Prompt: In full and word for word, copy the listing; no pictures belong in the copy.

Records for this task:
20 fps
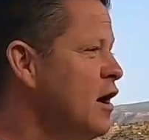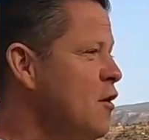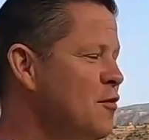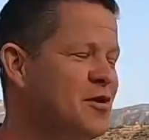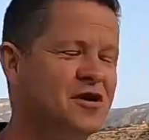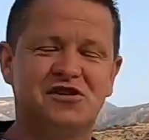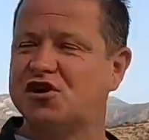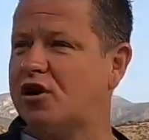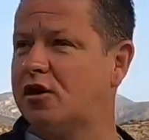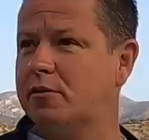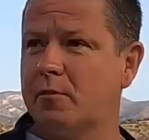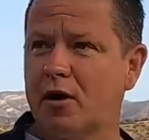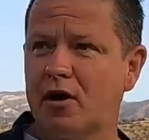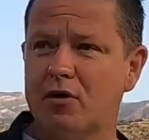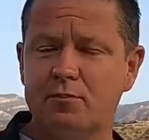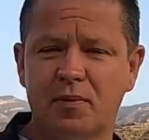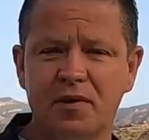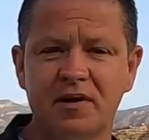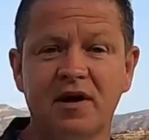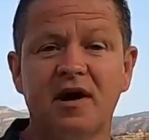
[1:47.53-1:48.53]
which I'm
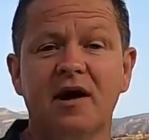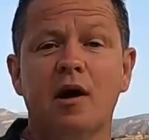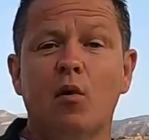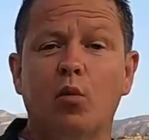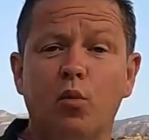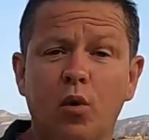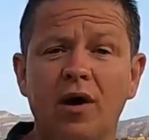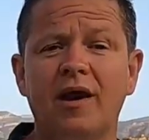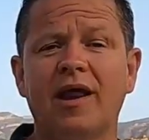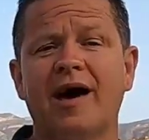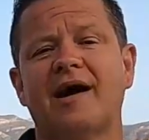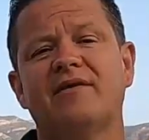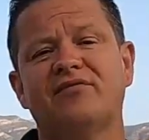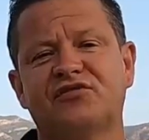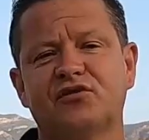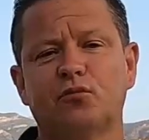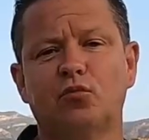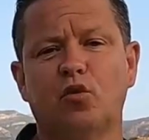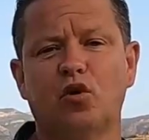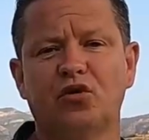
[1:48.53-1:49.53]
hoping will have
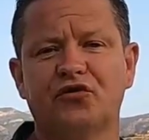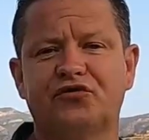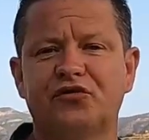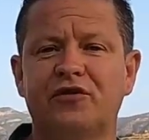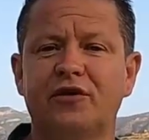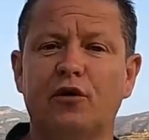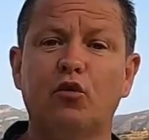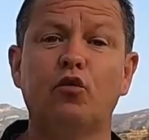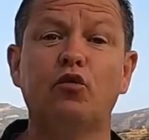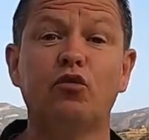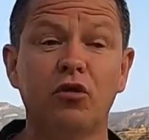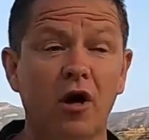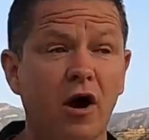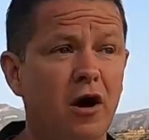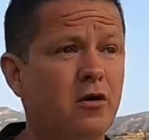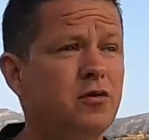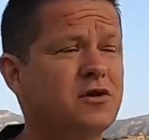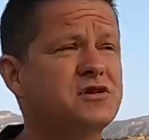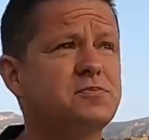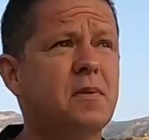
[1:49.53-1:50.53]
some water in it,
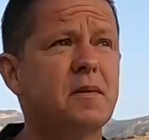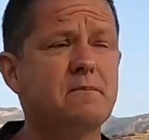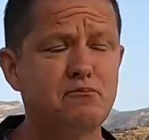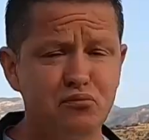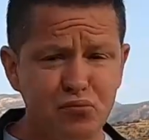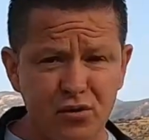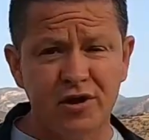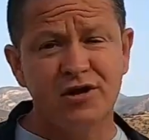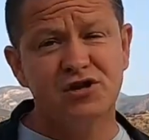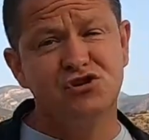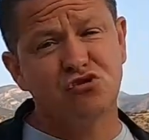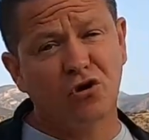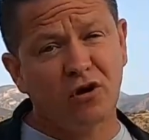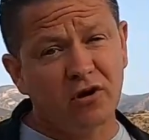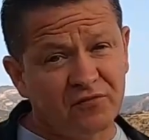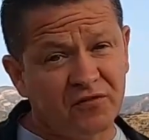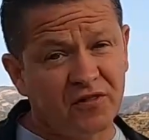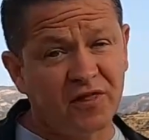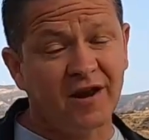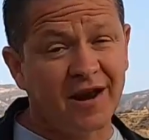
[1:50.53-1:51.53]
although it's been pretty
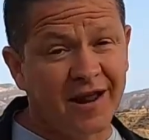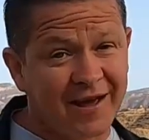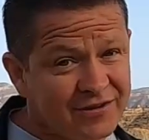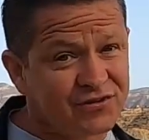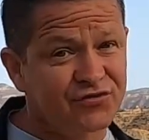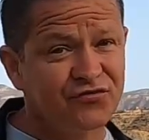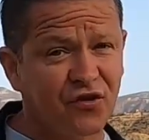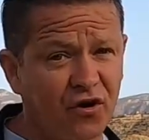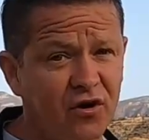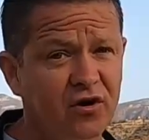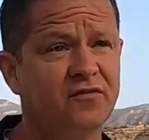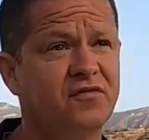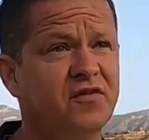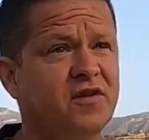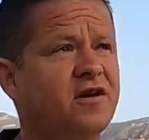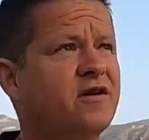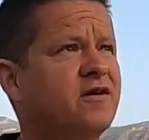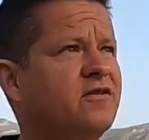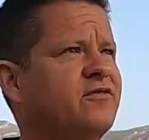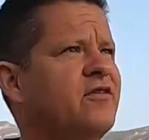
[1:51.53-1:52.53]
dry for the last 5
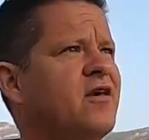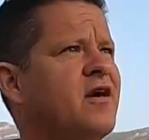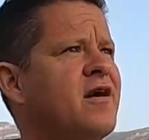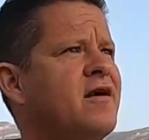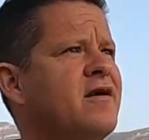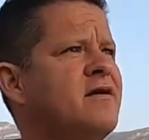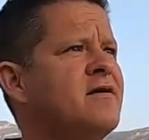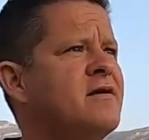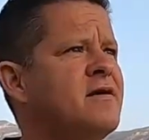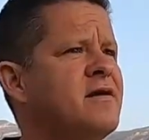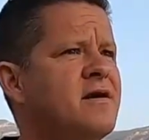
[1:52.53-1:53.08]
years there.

Reply to the exercise:
20 fps
[1:47.53-1:48.53]
which I'm
[1:48.53-1:49.53]
hoping will have
[1:49.53-1:50.53]
some water in it,
[1:50.53-1:51.53]
although it's been pretty
[1:51.53-1:52.53]
dry for the last 5
[1:52.53-1:53.08]
years there.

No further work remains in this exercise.